> _AIM OF THE TASK_:
Leave every picture out, and write out the remaining entries exactly.
━━━ DATA SECTION ━━━
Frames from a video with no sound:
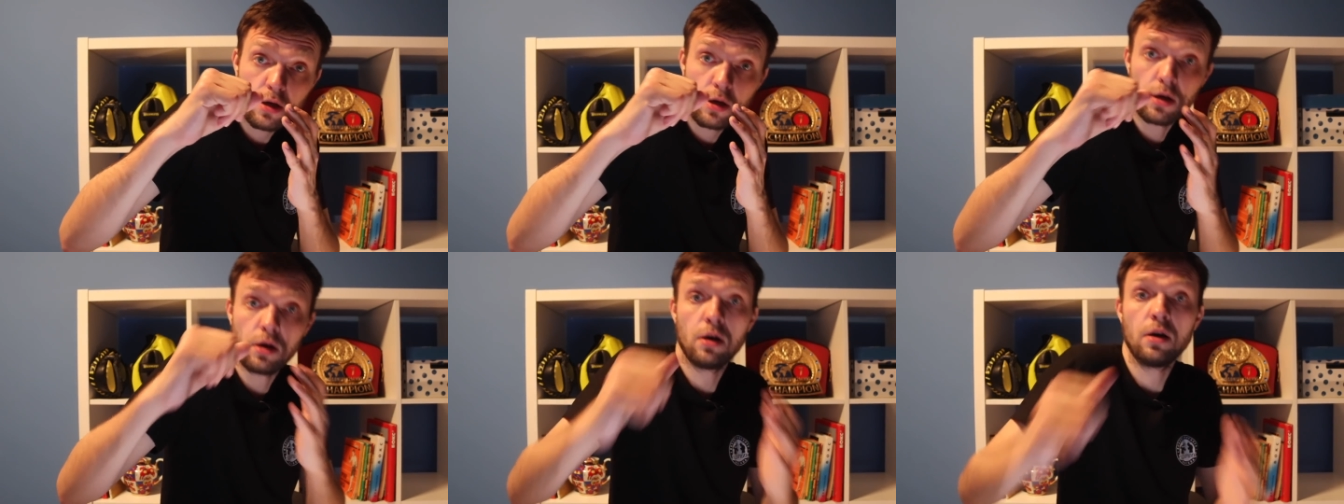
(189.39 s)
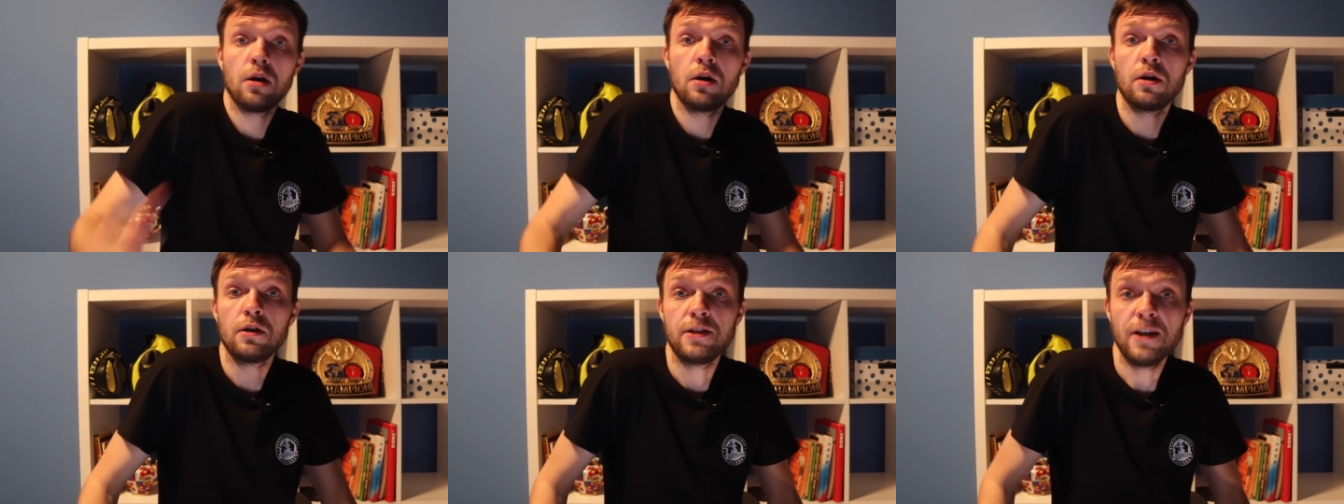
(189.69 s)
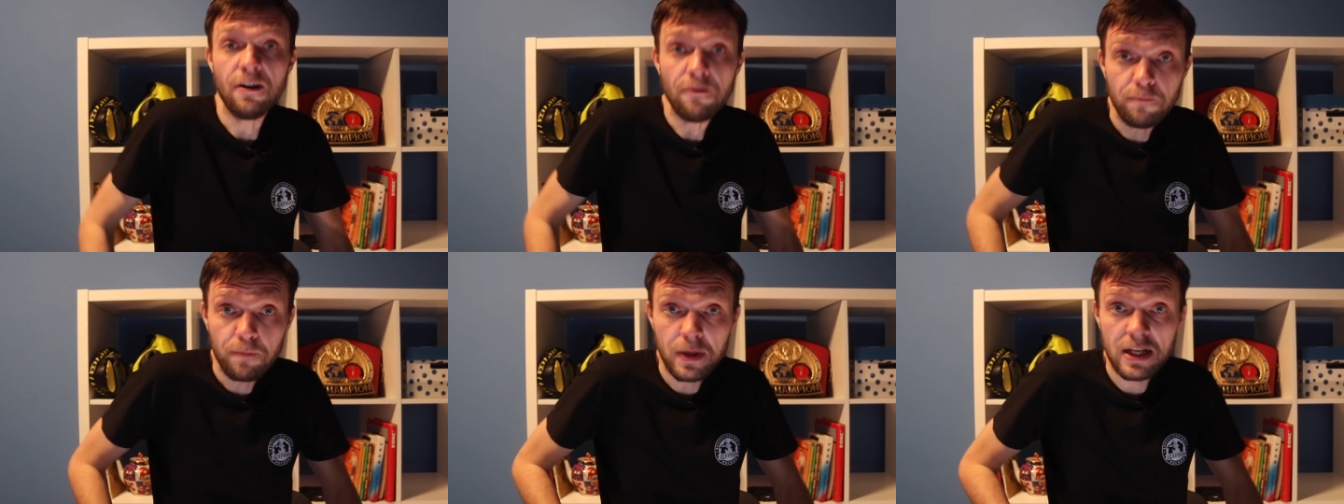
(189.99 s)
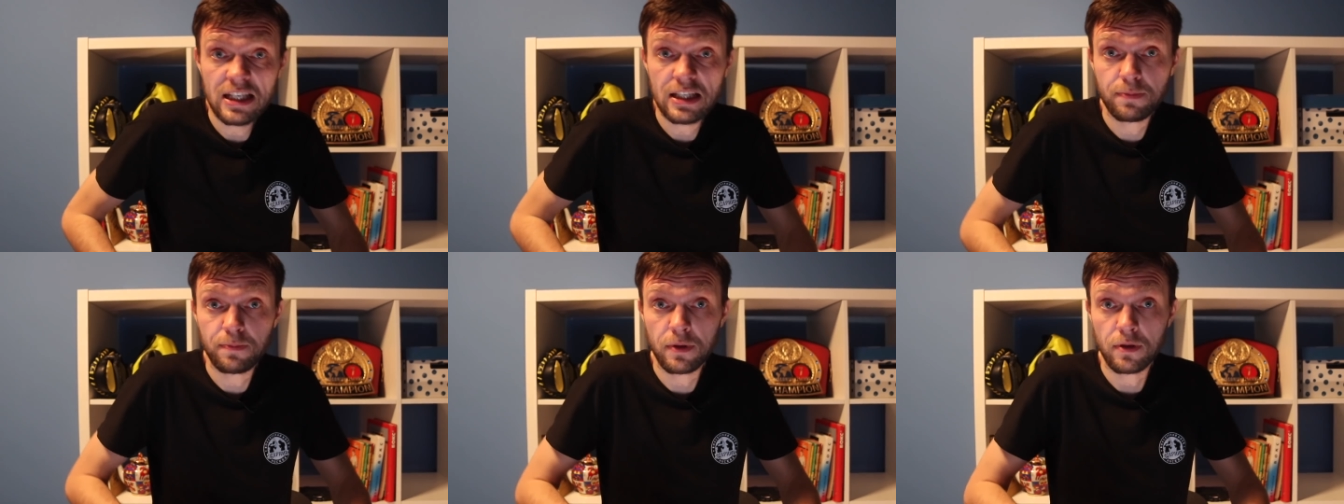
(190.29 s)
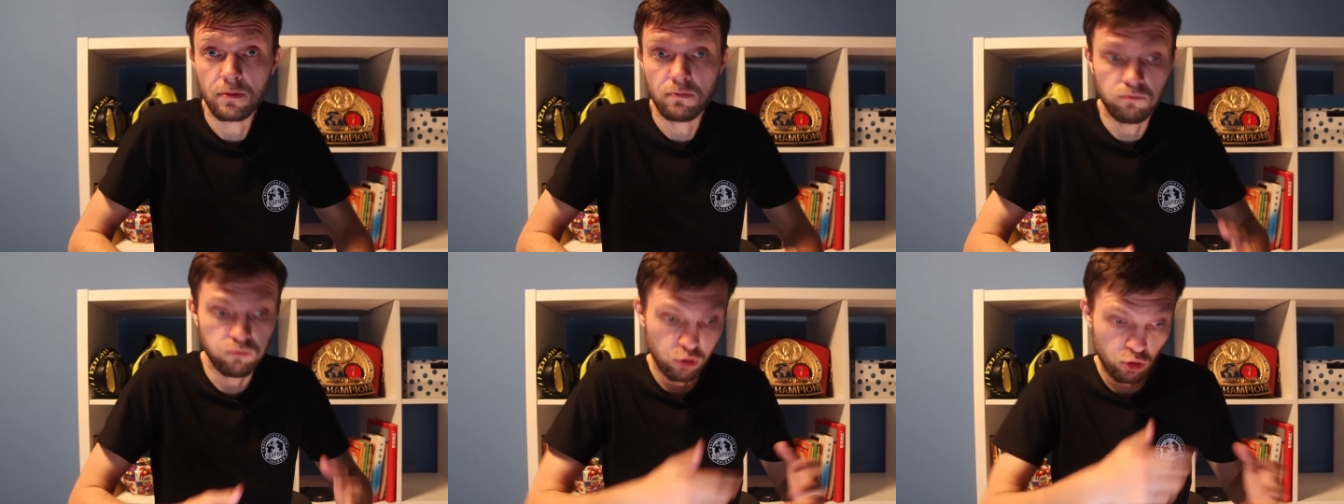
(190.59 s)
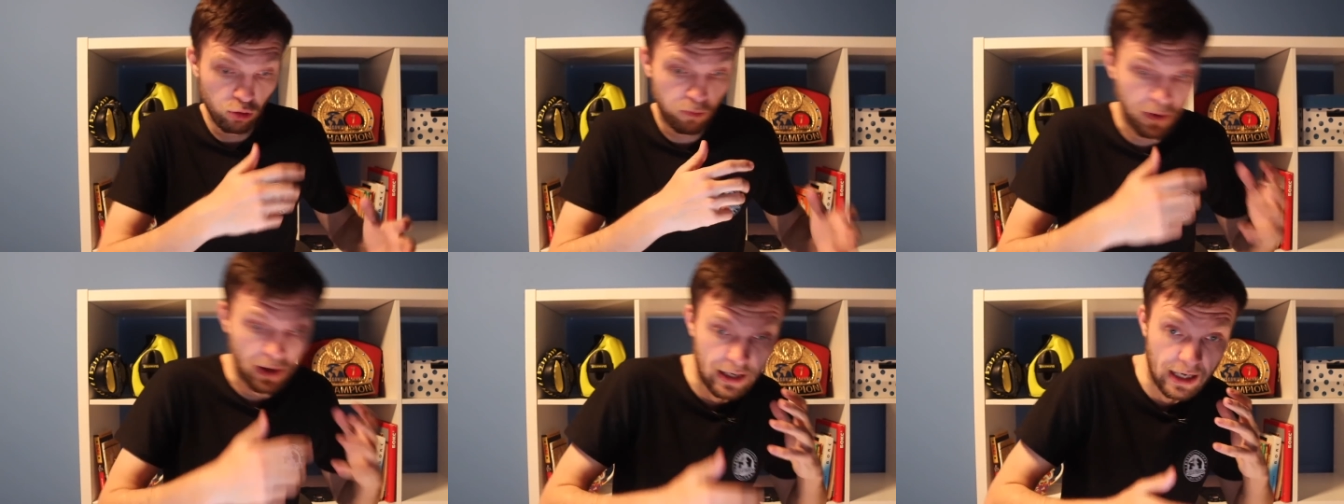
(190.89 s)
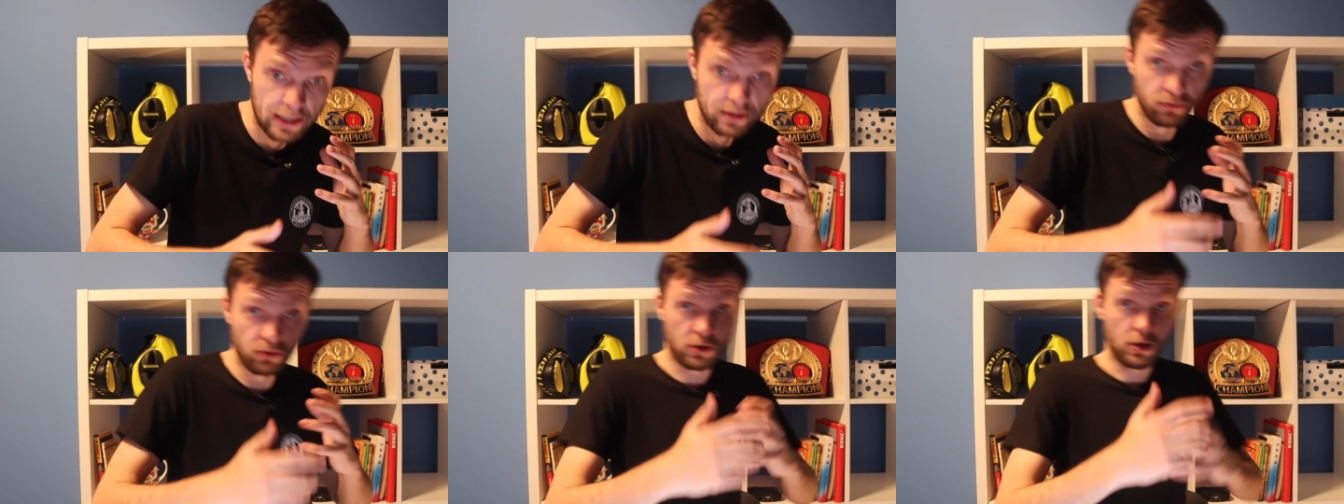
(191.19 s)
Э, я, в принципе, буду
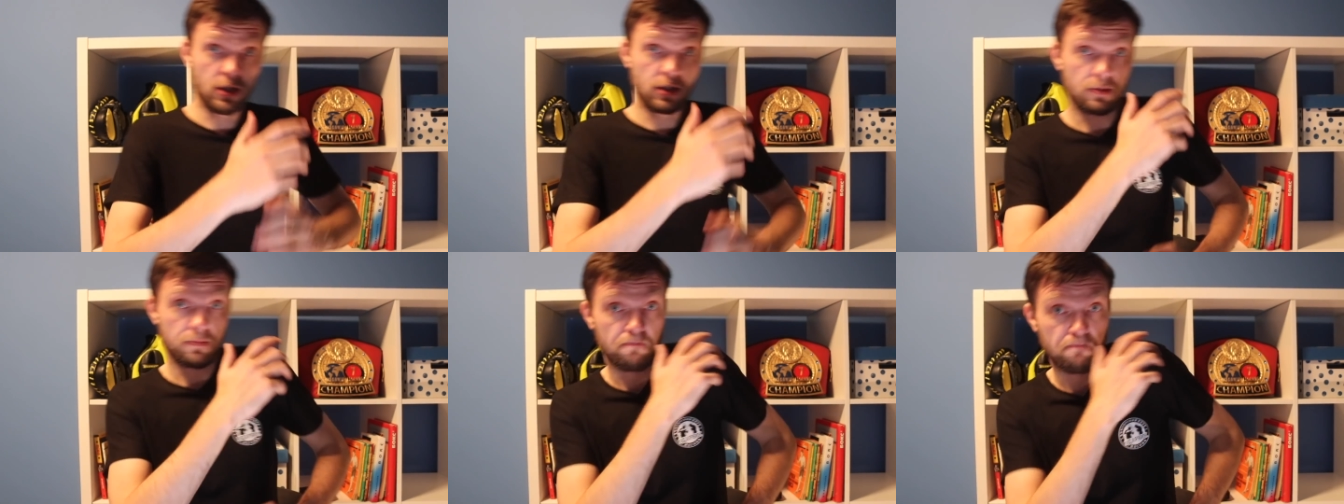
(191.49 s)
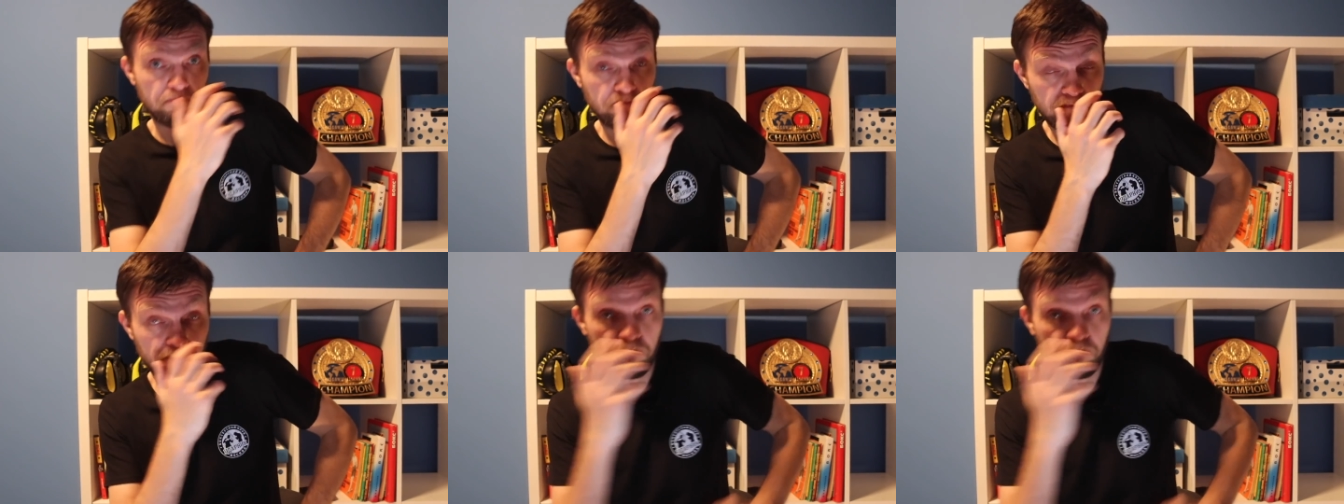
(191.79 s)
показывать из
━━━
> _WRITTEN RESPONSE_:
Frames from a video with no sound:
(189.39 s)
(189.69 s)
(189.99 s)
(190.29 s)
(190.59 s)
(190.89 s)
(191.19 s)
Э, я, в принципе, буду
(191.49 s)
(191.79 s)
показывать из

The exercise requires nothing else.